━━ Provided data

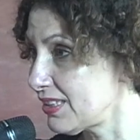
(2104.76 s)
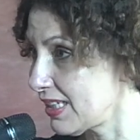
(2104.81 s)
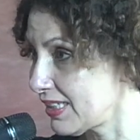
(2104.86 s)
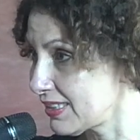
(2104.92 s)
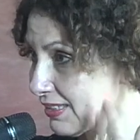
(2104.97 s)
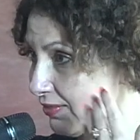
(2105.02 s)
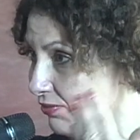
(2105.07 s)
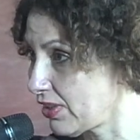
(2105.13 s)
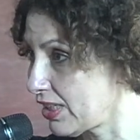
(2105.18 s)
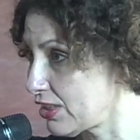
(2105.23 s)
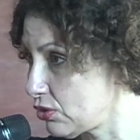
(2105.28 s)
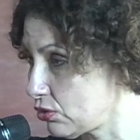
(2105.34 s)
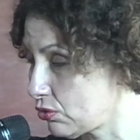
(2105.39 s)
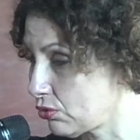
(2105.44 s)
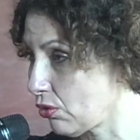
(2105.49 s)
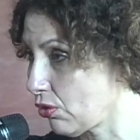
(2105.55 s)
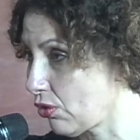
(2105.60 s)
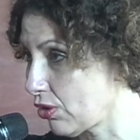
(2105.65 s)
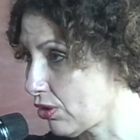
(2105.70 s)
There is a very
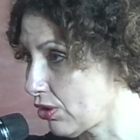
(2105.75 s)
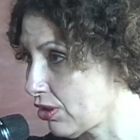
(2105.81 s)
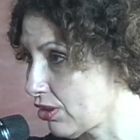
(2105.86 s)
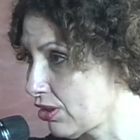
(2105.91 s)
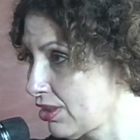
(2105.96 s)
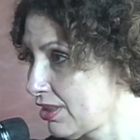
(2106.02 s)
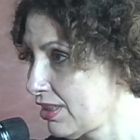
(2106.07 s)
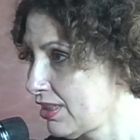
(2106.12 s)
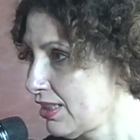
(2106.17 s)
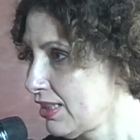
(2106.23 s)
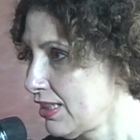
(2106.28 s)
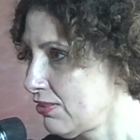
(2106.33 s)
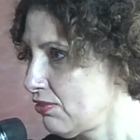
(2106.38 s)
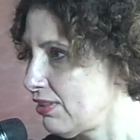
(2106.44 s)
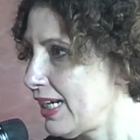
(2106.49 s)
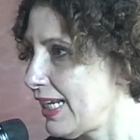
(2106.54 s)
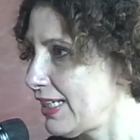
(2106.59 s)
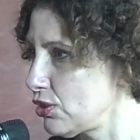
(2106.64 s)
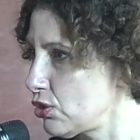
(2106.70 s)
strong
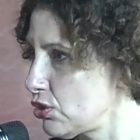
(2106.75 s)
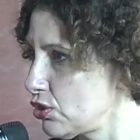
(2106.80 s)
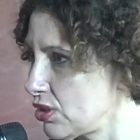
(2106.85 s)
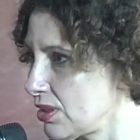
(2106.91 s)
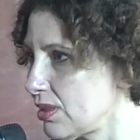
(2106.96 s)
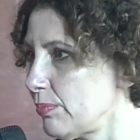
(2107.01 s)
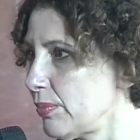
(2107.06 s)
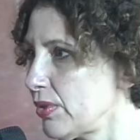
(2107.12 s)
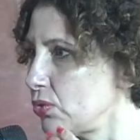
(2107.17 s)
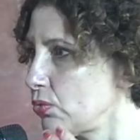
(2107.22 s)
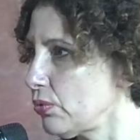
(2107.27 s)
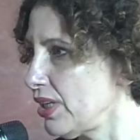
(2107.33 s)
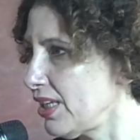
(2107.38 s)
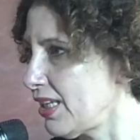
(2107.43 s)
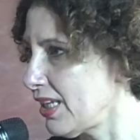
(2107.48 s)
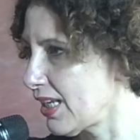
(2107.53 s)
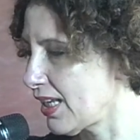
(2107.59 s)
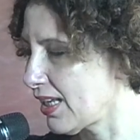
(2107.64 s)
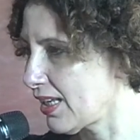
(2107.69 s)
relationship
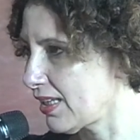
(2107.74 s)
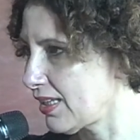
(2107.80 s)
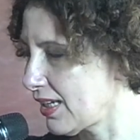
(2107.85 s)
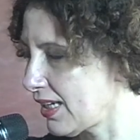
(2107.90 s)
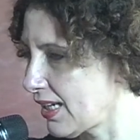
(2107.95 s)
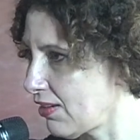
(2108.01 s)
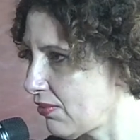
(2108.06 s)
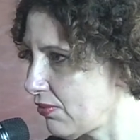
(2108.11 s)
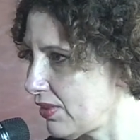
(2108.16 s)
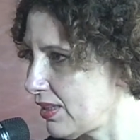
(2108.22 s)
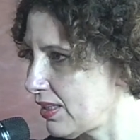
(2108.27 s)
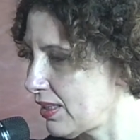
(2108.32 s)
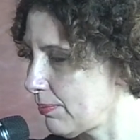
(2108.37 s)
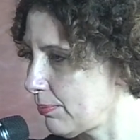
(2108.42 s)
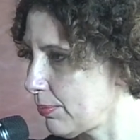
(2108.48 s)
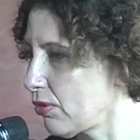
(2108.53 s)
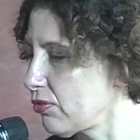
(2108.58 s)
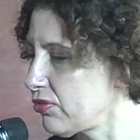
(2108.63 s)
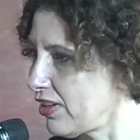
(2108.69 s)
between the kind of the
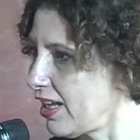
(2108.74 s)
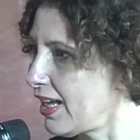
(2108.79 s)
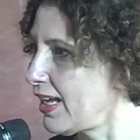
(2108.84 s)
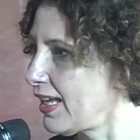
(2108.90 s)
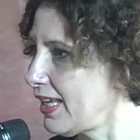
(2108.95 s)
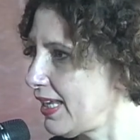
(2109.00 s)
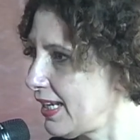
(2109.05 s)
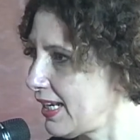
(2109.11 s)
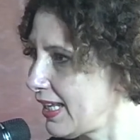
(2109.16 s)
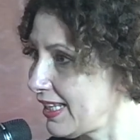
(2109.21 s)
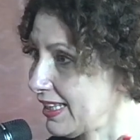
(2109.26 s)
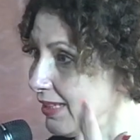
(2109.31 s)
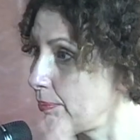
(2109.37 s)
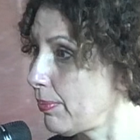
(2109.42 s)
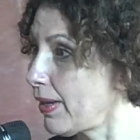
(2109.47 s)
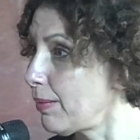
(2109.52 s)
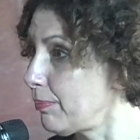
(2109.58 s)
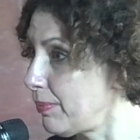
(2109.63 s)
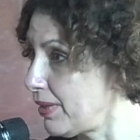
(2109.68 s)
profile and the
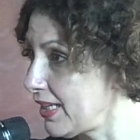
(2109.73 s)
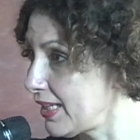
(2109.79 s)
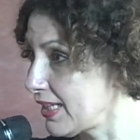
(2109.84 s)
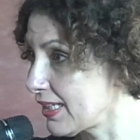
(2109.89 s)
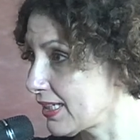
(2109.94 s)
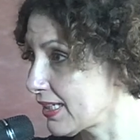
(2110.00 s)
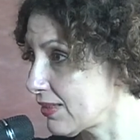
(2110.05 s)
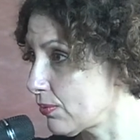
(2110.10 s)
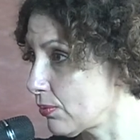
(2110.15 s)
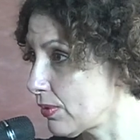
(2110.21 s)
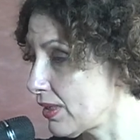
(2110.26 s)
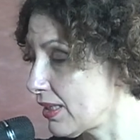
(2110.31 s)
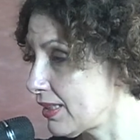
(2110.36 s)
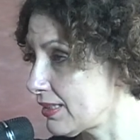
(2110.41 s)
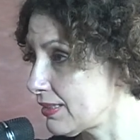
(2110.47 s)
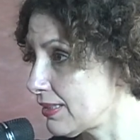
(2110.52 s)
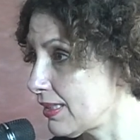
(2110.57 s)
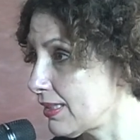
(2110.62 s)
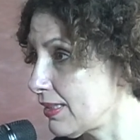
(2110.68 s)
public,
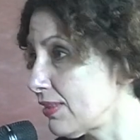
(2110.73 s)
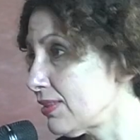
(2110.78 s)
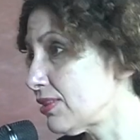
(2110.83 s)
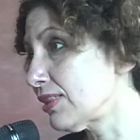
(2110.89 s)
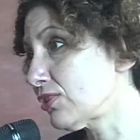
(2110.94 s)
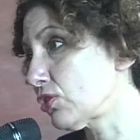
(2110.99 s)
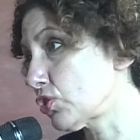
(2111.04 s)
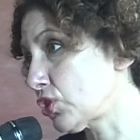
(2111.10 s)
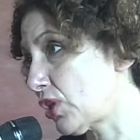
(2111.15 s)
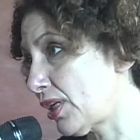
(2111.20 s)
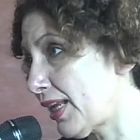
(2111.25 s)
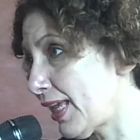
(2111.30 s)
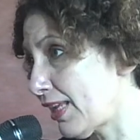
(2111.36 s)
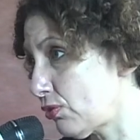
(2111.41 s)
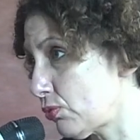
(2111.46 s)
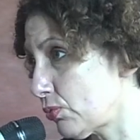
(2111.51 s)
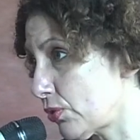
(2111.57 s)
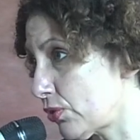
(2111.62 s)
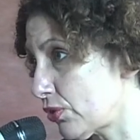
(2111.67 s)
the social
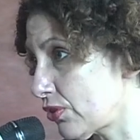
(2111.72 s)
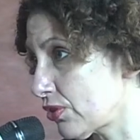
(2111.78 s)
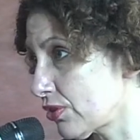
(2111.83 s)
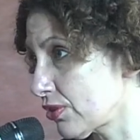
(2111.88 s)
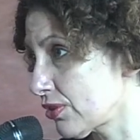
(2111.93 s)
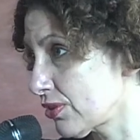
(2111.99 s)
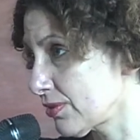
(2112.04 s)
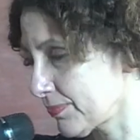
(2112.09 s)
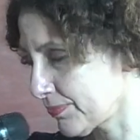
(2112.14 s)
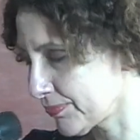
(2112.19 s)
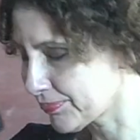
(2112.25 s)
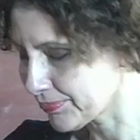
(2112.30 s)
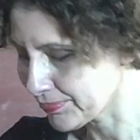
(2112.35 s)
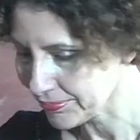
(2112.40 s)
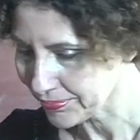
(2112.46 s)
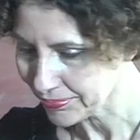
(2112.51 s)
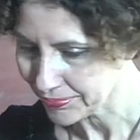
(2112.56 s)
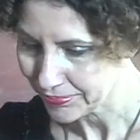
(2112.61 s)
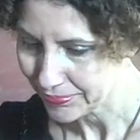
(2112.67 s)
network. Yeah,
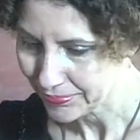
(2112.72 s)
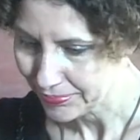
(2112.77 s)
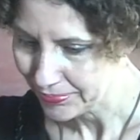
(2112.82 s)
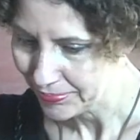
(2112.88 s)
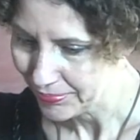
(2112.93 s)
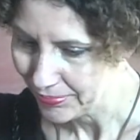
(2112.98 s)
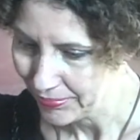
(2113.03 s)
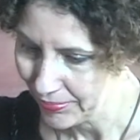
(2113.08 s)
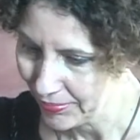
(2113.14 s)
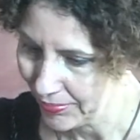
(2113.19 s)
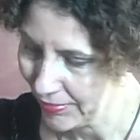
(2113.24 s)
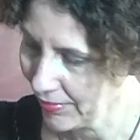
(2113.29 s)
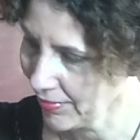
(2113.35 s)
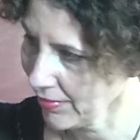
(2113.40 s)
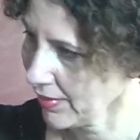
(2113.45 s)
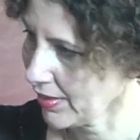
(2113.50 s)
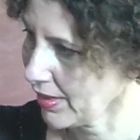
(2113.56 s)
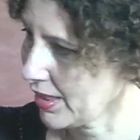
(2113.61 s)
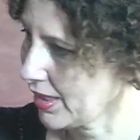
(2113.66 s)
thank you very much
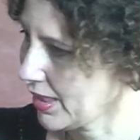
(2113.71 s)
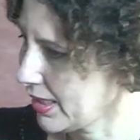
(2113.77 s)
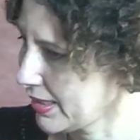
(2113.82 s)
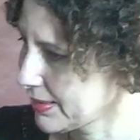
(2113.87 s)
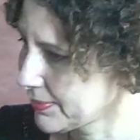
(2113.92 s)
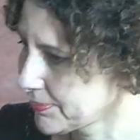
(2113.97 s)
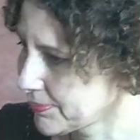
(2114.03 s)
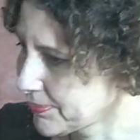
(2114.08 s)
for your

━━━━

» **Prompt**
Write down all the entries exactly, but not the pictures they hold.

» **Exercise solution**
(2104.76 s)
(2104.81 s)
(2104.86 s)
(2104.92 s)
(2104.97 s)
(2105.02 s)
(2105.07 s)
(2105.13 s)
(2105.18 s)
(2105.23 s)
(2105.28 s)
(2105.34 s)
(2105.39 s)
(2105.44 s)
(2105.49 s)
(2105.55 s)
(2105.60 s)
(2105.65 s)
(2105.70 s)
There is a very
(2105.75 s)
(2105.81 s)
(2105.86 s)
(2105.91 s)
(2105.96 s)
(2106.02 s)
(2106.07 s)
(2106.12 s)
(2106.17 s)
(2106.23 s)
(2106.28 s)
(2106.33 s)
(2106.38 s)
(2106.44 s)
(2106.49 s)
(2106.54 s)
(2106.59 s)
(2106.64 s)
(2106.70 s)
strong
(2106.75 s)
(2106.80 s)
(2106.85 s)
(2106.91 s)
(2106.96 s)
(2107.01 s)
(2107.06 s)
(2107.12 s)
(2107.17 s)
(2107.22 s)
(2107.27 s)
(2107.33 s)
(2107.38 s)
(2107.43 s)
(2107.48 s)
(2107.53 s)
(2107.59 s)
(2107.64 s)
(2107.69 s)
relationship
(2107.74 s)
(2107.80 s)
(2107.85 s)
(2107.90 s)
(2107.95 s)
(2108.01 s)
(2108.06 s)
(2108.11 s)
(2108.16 s)
(2108.22 s)
(2108.27 s)
(2108.32 s)
(2108.37 s)
(2108.42 s)
(2108.48 s)
(2108.53 s)
(2108.58 s)
(2108.63 s)
(2108.69 s)
between the kind of the
(2108.74 s)
(2108.79 s)
(2108.84 s)
(2108.90 s)
(2108.95 s)
(2109.00 s)
(2109.05 s)
(2109.11 s)
(2109.16 s)
(2109.21 s)
(2109.26 s)
(2109.31 s)
(2109.37 s)
(2109.42 s)
(2109.47 s)
(2109.52 s)
(2109.58 s)
(2109.63 s)
(2109.68 s)
profile and the
(2109.73 s)
(2109.79 s)
(2109.84 s)
(2109.89 s)
(2109.94 s)
(2110.00 s)
(2110.05 s)
(2110.10 s)
(2110.15 s)
(2110.21 s)
(2110.26 s)
(2110.31 s)
(2110.36 s)
(2110.41 s)
(2110.47 s)
(2110.52 s)
(2110.57 s)
(2110.62 s)
(2110.68 s)
public,
(2110.73 s)
(2110.78 s)
(2110.83 s)
(2110.89 s)
(2110.94 s)
(2110.99 s)
(2111.04 s)
(2111.10 s)
(2111.15 s)
(2111.20 s)
(2111.25 s)
(2111.30 s)
(2111.36 s)
(2111.41 s)
(2111.46 s)
(2111.51 s)
(2111.57 s)
(2111.62 s)
(2111.67 s)
the social
(2111.72 s)
(2111.78 s)
(2111.83 s)
(2111.88 s)
(2111.93 s)
(2111.99 s)
(2112.04 s)
(2112.09 s)
(2112.14 s)
(2112.19 s)
(2112.25 s)
(2112.30 s)
(2112.35 s)
(2112.40 s)
(2112.46 s)
(2112.51 s)
(2112.56 s)
(2112.61 s)
(2112.67 s)
network. Yeah,
(2112.72 s)
(2112.77 s)
(2112.82 s)
(2112.88 s)
(2112.93 s)
(2112.98 s)
(2113.03 s)
(2113.08 s)
(2113.14 s)
(2113.19 s)
(2113.24 s)
(2113.29 s)
(2113.35 s)
(2113.40 s)
(2113.45 s)
(2113.50 s)
(2113.56 s)
(2113.61 s)
(2113.66 s)
thank you very much
(2113.71 s)
(2113.77 s)
(2113.82 s)
(2113.87 s)
(2113.92 s)
(2113.97 s)
(2114.03 s)
(2114.08 s)
for your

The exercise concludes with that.